What the exercise asks: The reader should set down exactly the lines from the one containing "(3.00 s to 4.00 s)" through the last line of the material, omitting every picture.
________
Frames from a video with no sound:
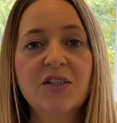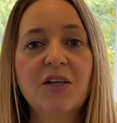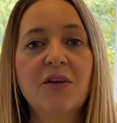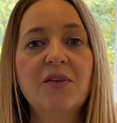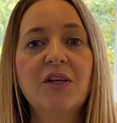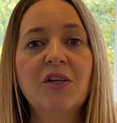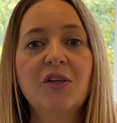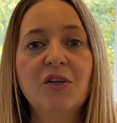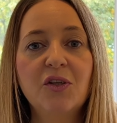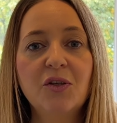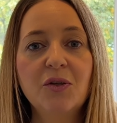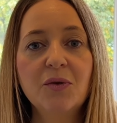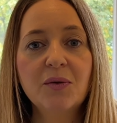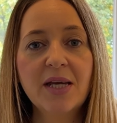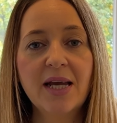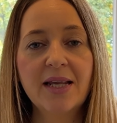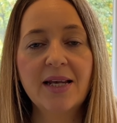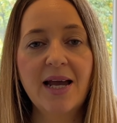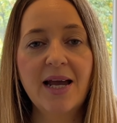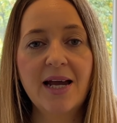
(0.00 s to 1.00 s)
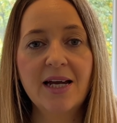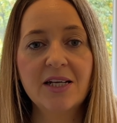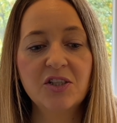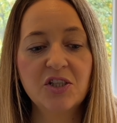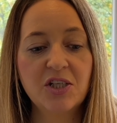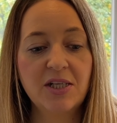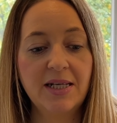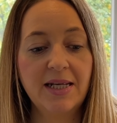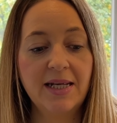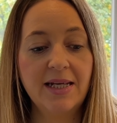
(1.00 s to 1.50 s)
so that you can
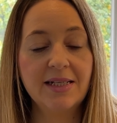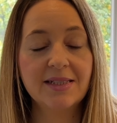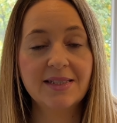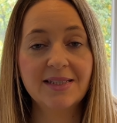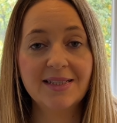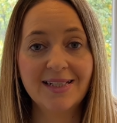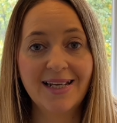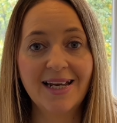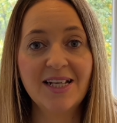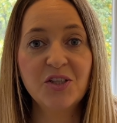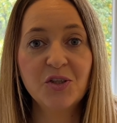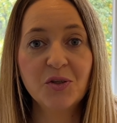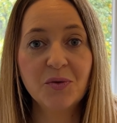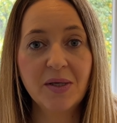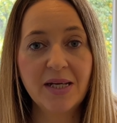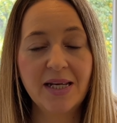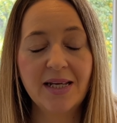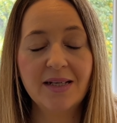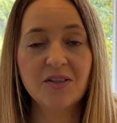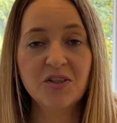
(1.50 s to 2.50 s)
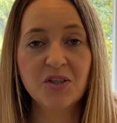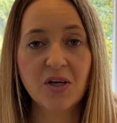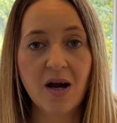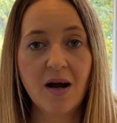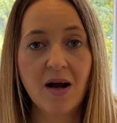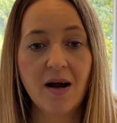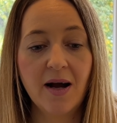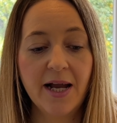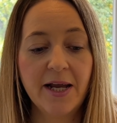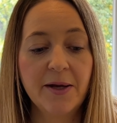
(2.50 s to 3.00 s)
actually schedule in
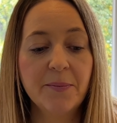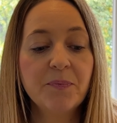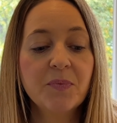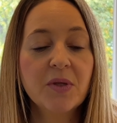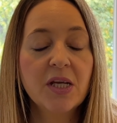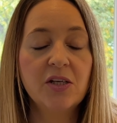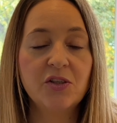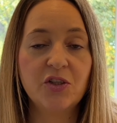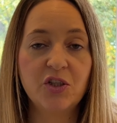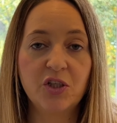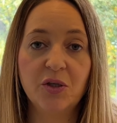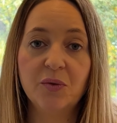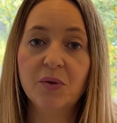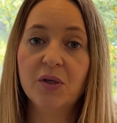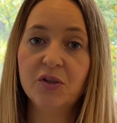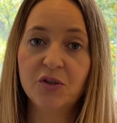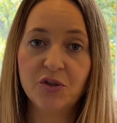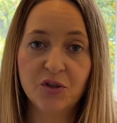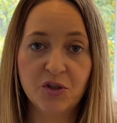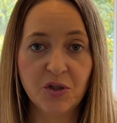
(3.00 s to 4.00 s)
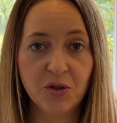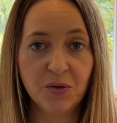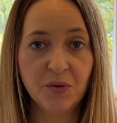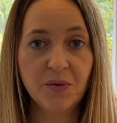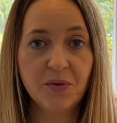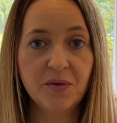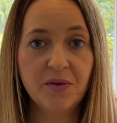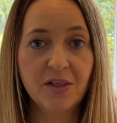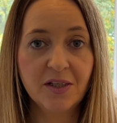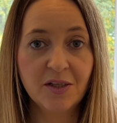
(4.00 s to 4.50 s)
time to
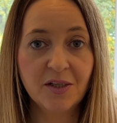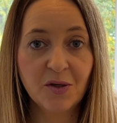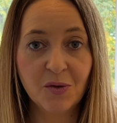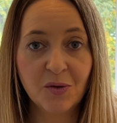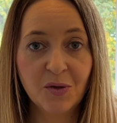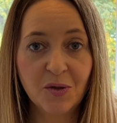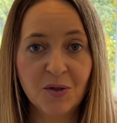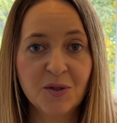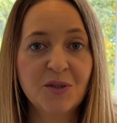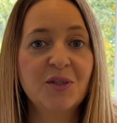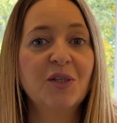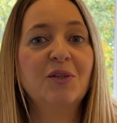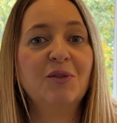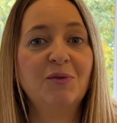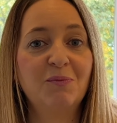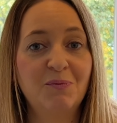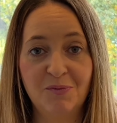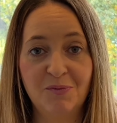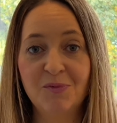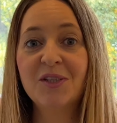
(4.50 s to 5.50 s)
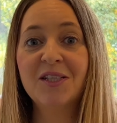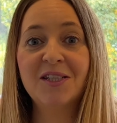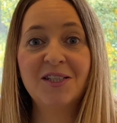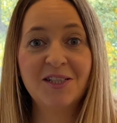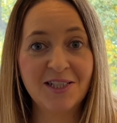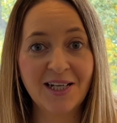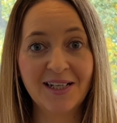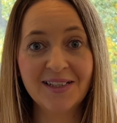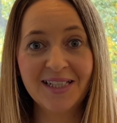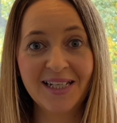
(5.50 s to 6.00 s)
do the course,
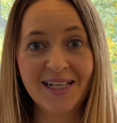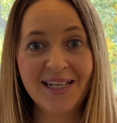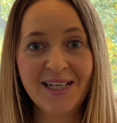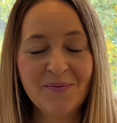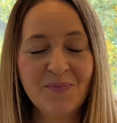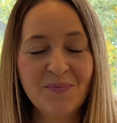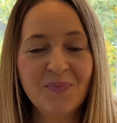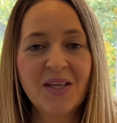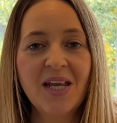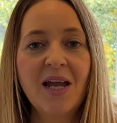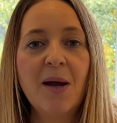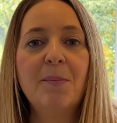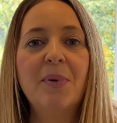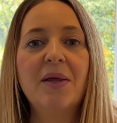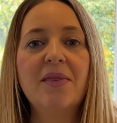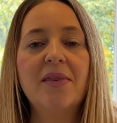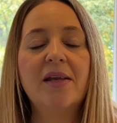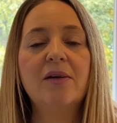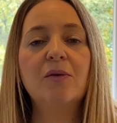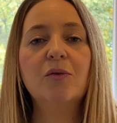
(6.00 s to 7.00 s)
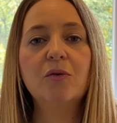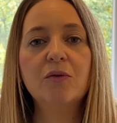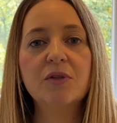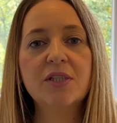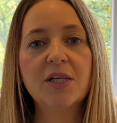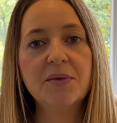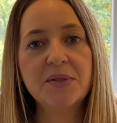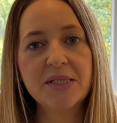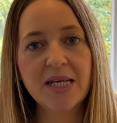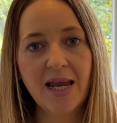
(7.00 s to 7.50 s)
study, but then
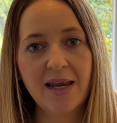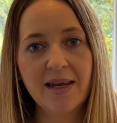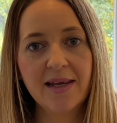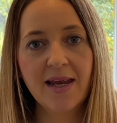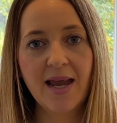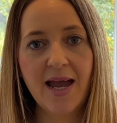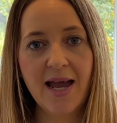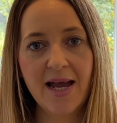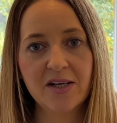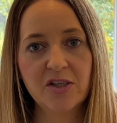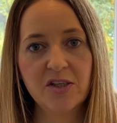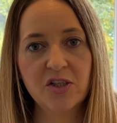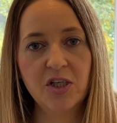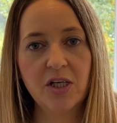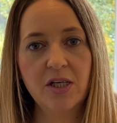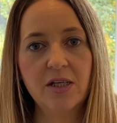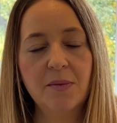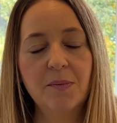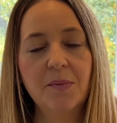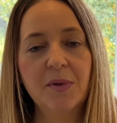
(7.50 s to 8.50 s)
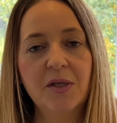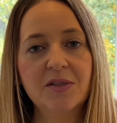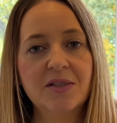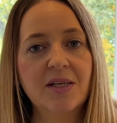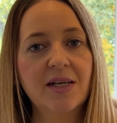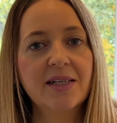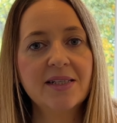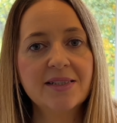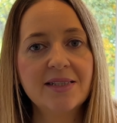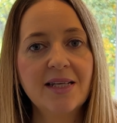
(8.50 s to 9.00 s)
also take action. Because
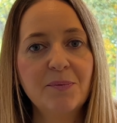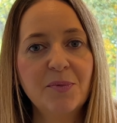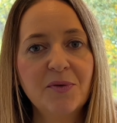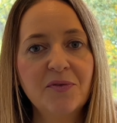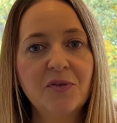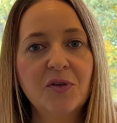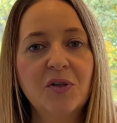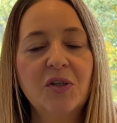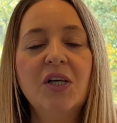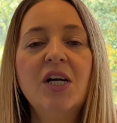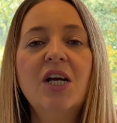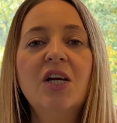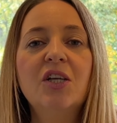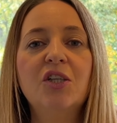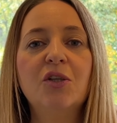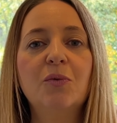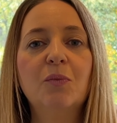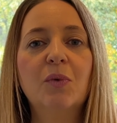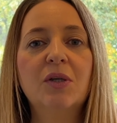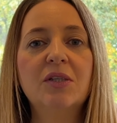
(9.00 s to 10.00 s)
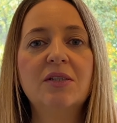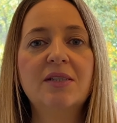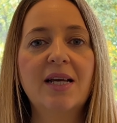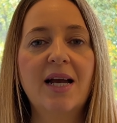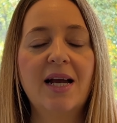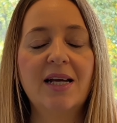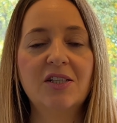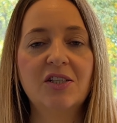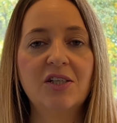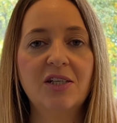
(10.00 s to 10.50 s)
like I said before, you want to
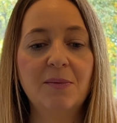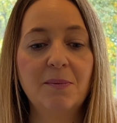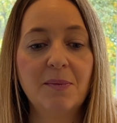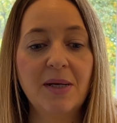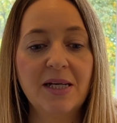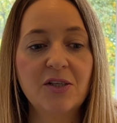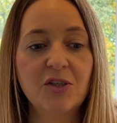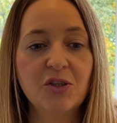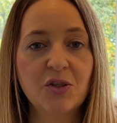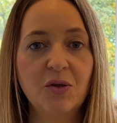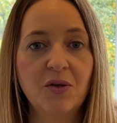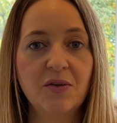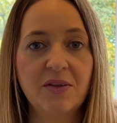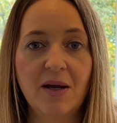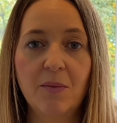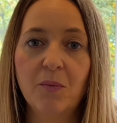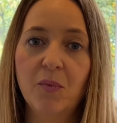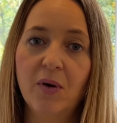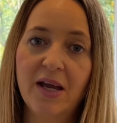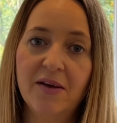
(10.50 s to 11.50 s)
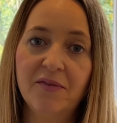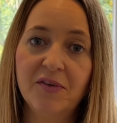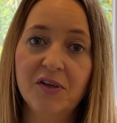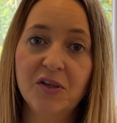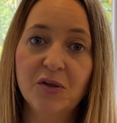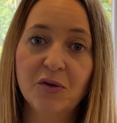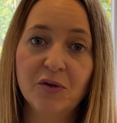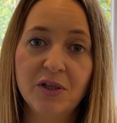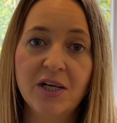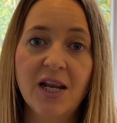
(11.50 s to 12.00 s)
actually make sure that whatever
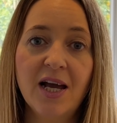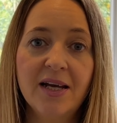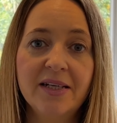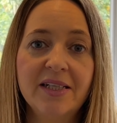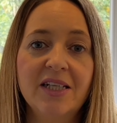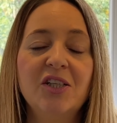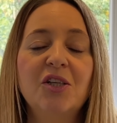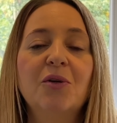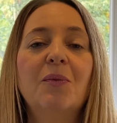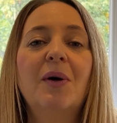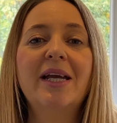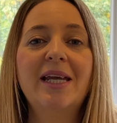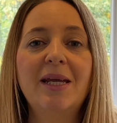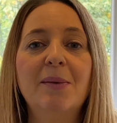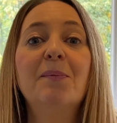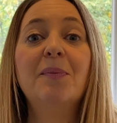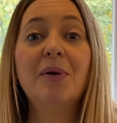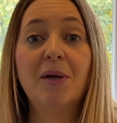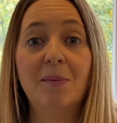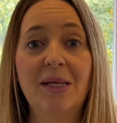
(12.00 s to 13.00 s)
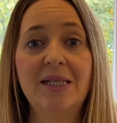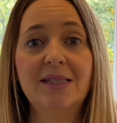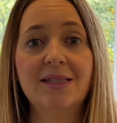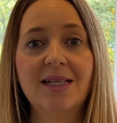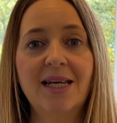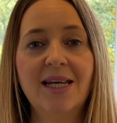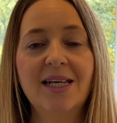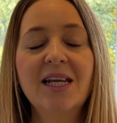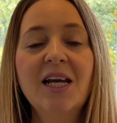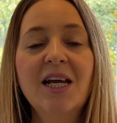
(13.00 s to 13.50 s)
you're learning, you are
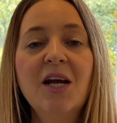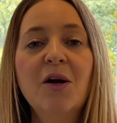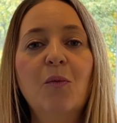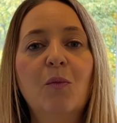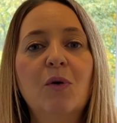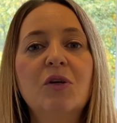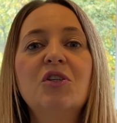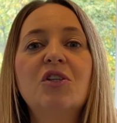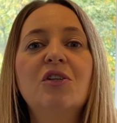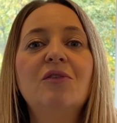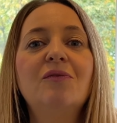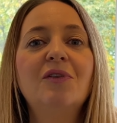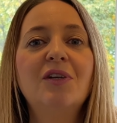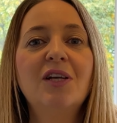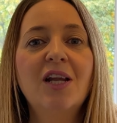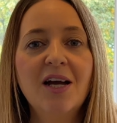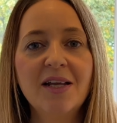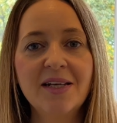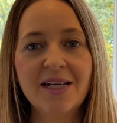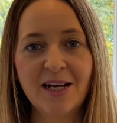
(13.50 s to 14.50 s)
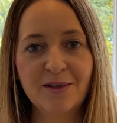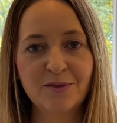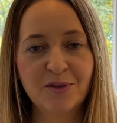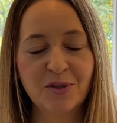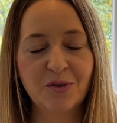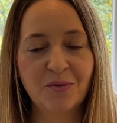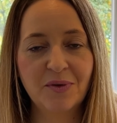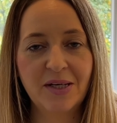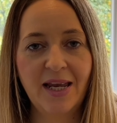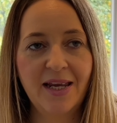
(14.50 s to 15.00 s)
implementing. Once you've learned how
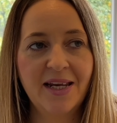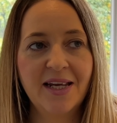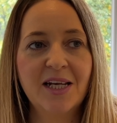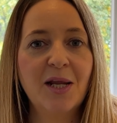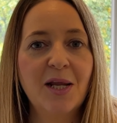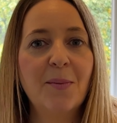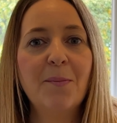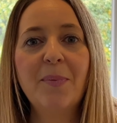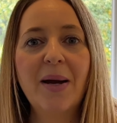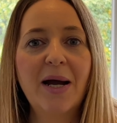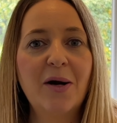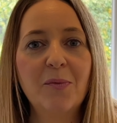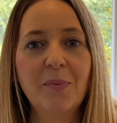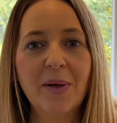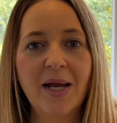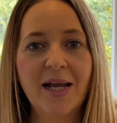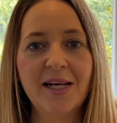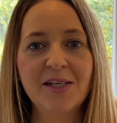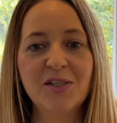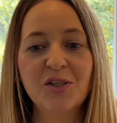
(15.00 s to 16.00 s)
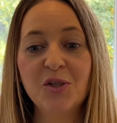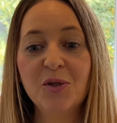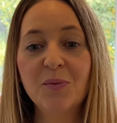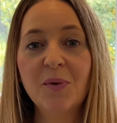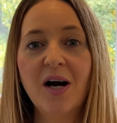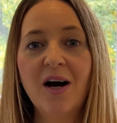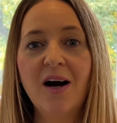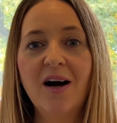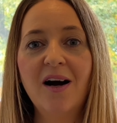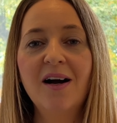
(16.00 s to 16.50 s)
to create an about page,
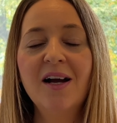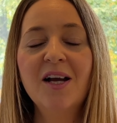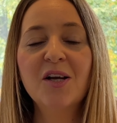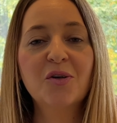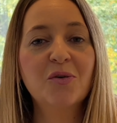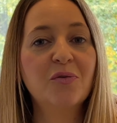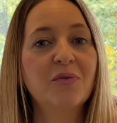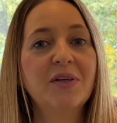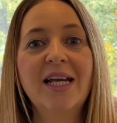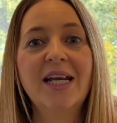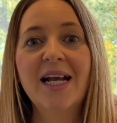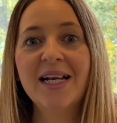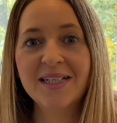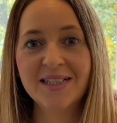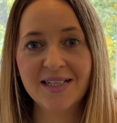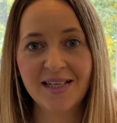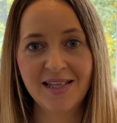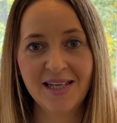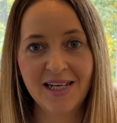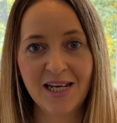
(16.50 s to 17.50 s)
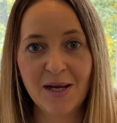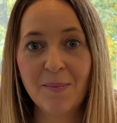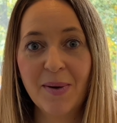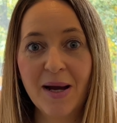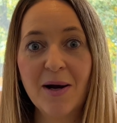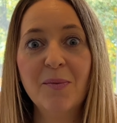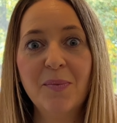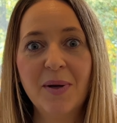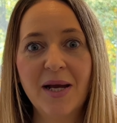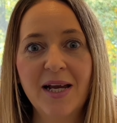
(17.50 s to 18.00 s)
you are creating the
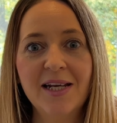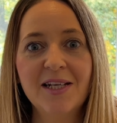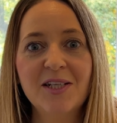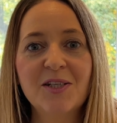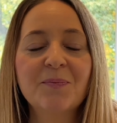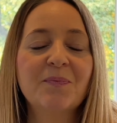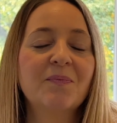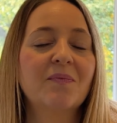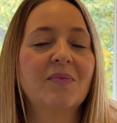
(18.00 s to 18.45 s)
about page.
________
Solution:
(3.00 s to 4.00 s)
(4.00 s to 4.50 s)
time to
(4.50 s to 5.50 s)
(5.50 s to 6.00 s)
do the course,
(6.00 s to 7.00 s)
(7.00 s to 7.50 s)
study, but then
(7.50 s to 8.50 s)
(8.50 s to 9.00 s)
also take action. Because
(9.00 s to 10.00 s)
(10.00 s to 10.50 s)
like I said before, you want to
(10.50 s to 11.50 s)
(11.50 s to 12.00 s)
actually make sure that whatever
(12.00 s to 13.00 s)
(13.00 s to 13.50 s)
you're learning, you are
(13.50 s to 14.50 s)
(14.50 s to 15.00 s)
implementing. Once you've learned how
(15.00 s to 16.00 s)
(16.00 s to 16.50 s)
to create an about page,
(16.50 s to 17.50 s)
(17.50 s to 18.00 s)
you are creating the
(18.00 s to 18.45 s)
about page.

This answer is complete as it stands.